Working With Matched Data

PegMatch implements the interface of AbstractMatch, and as such, it is intentionally structured to be similar to RegexMatch from the standard library. PEGs are a far richer and more sophisticated tool than regexen, however: a named capture might appear many times, captures can be grouped, those groups may have groups, with captures, having names, and so on.

Our intention is that simple matching will behave in a familiar way, with additional methods provided for more complex scenarios. Let's consider a simple rule with some captures.

julia> @rule :baddate ← (R"09"^[4], :year) * "-" * (R"09"^[2:2],) * "-" * (R"09"^[2], :day);

julia> date = match(baddate, "2024-01-10")
PegMatch([:year => "2024", "01", :day => "10"])

The rule name is because this is certainly not how you should parse a date! Note the two equivalent ways of specifying a definite number of repetitions, [2] is preferred.

Let's illustrate how to work with this.

julia> date == [:year => "2024", "01", :day => "10"]
true

julia> [:year => "2024", "01", :day => "10"] == date
true

A PegMatch is == to a Vector with the same contents. However, note that a PegMatch uses default hash equality:

julia> hash(date) == hash([:year => "2024", "01", :day => "10"])
false

This is somewhat at variance with doctrine, but we feel it's the correct choice here.
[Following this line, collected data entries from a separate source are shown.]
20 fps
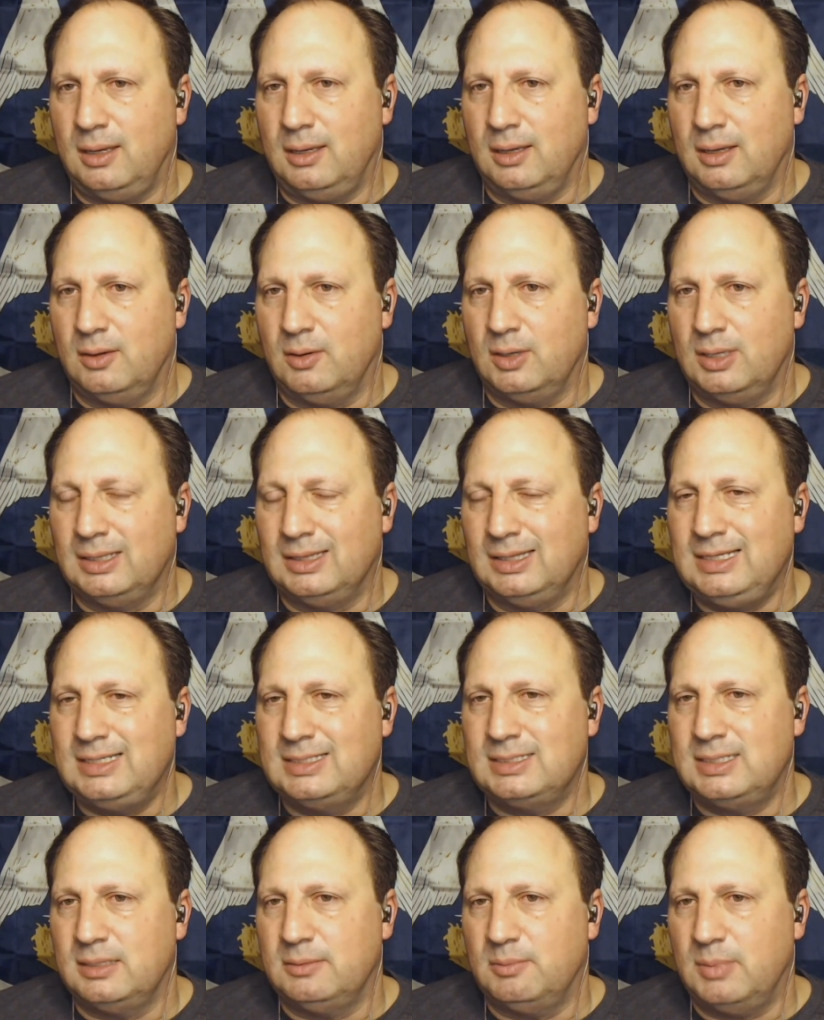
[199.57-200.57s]
you know, at
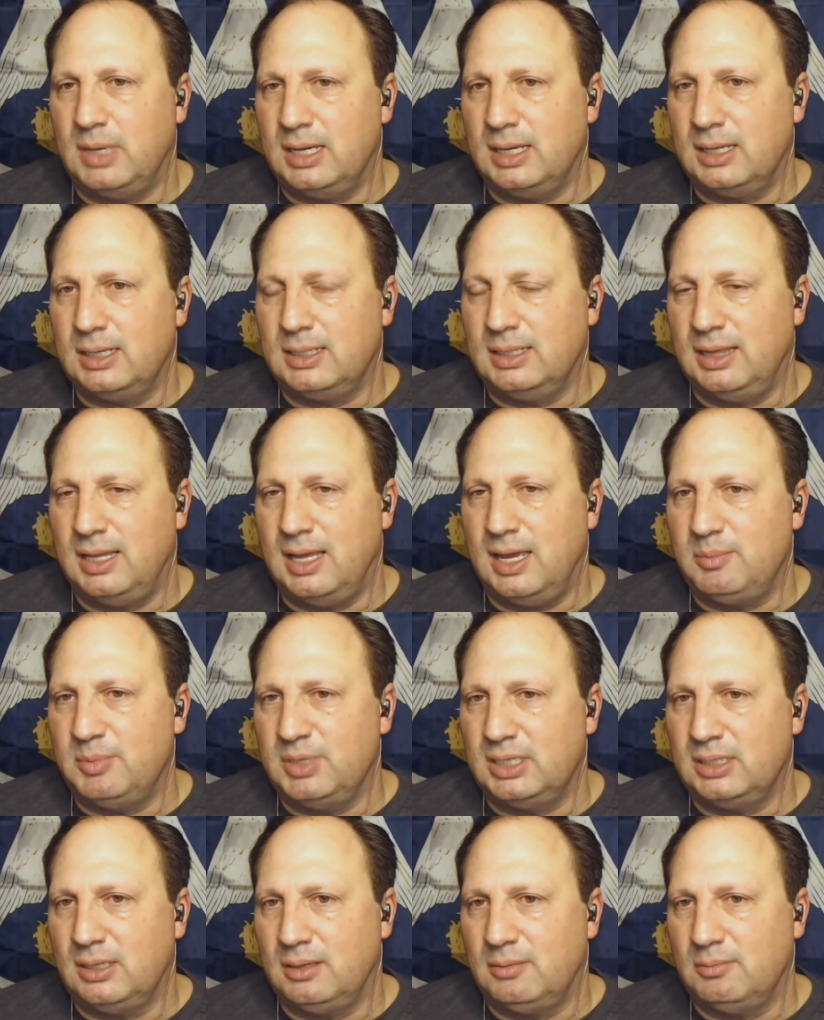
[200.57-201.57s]
least in my
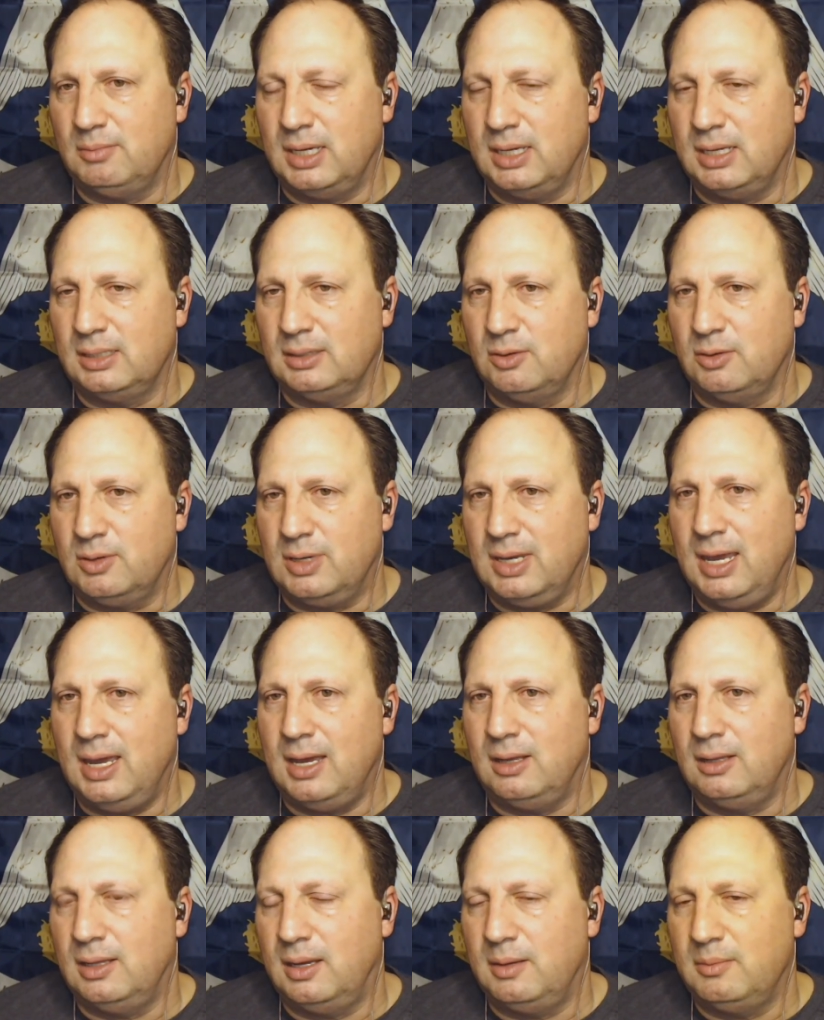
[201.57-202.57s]
climate, in my
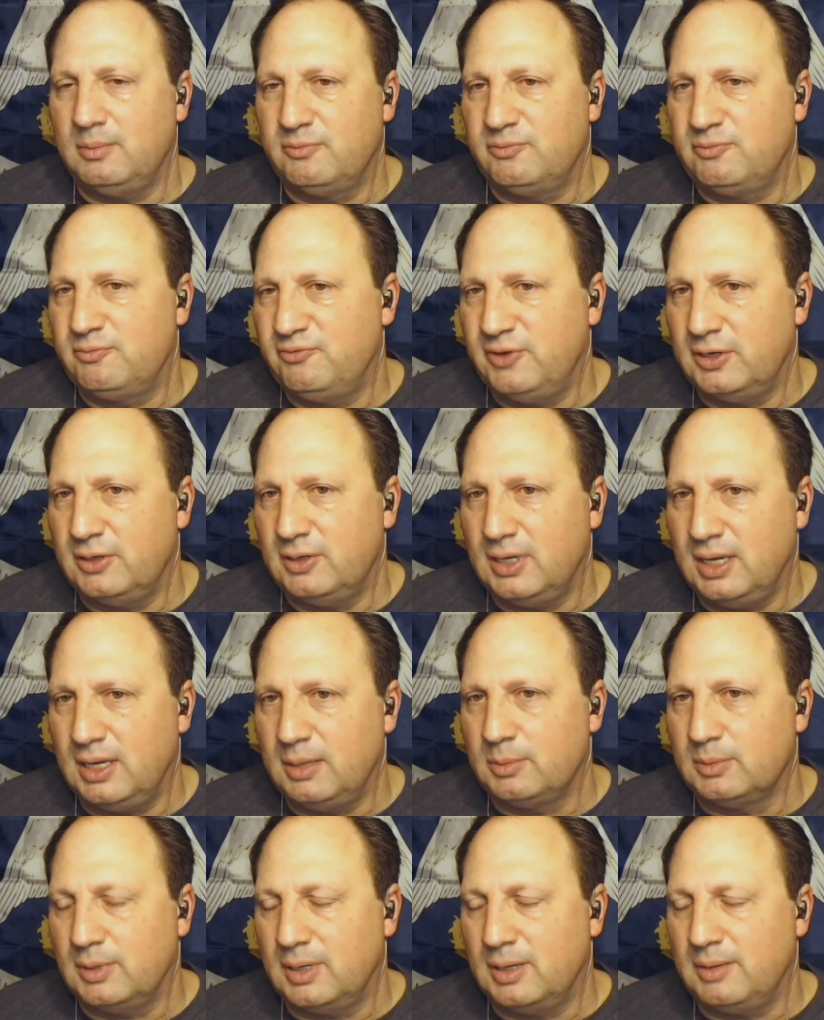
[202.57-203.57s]
locale, I'm
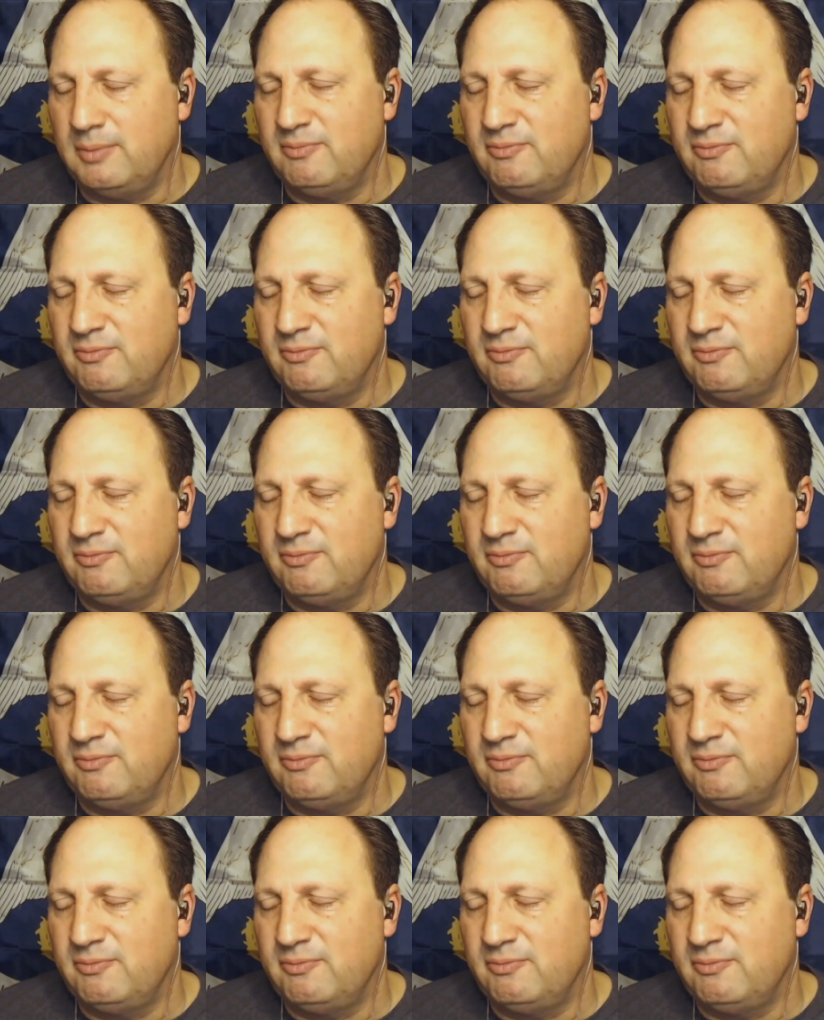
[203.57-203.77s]
very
Next, let's look at iteration and indexing.

julia> date[:day]
"10"

julia> date[3]
"10"

julia> keys(date)
3-element Vector{Any}:
  :year
 2
  :day

julia> collect(date)
3-element Vector{Any}:
 "2024"
 "01"
 "10"

julia> collect(eachindex(date))
3-element Vector{Int64}:
 1
 2
 3

julia> collect(pairs(date))
3-element Vector{Pair{A, SubString{String}} where A}:
 :year => "2024"
     2 => "01"
  :day => "10"

julia> collect(enumerate(date))
3-element Vector{Tuple{Int64, Any}}:
 (1, "2024")
 (2, "01")
 (3, "10")

Default iteration will get you the matches, pairs uses the name of the capture when there is one, if a capture has a name, that can be used to index it, or the position in the Vector.

So far so good, what happens if a named capture matches more than once?

julia> @rule :abcs ← ((R"az"^1, :abc) | "123")^1;

julia> letters = match(abcs, "abc123def123ghi123")
PegMatch([:abc => "abc", :abc => "def", :abc => "ghi"])

julia> letters[:abc]
"abc"

julia> keys(letters)
3-element Vector{Any}:
  :abc
 2
 3

julia> collect(pairs(letters))
3-element Vector{Pair{Symbol, SubString{String}}}:
 :abc => "abc"
 :abc => "def"
 :abc => "ghi"

As you can see, the first match with that name is the indexable one, and therefore, is the only time :abc appears in keys, while all matches have their name in pairs, or, if anonymous, their index.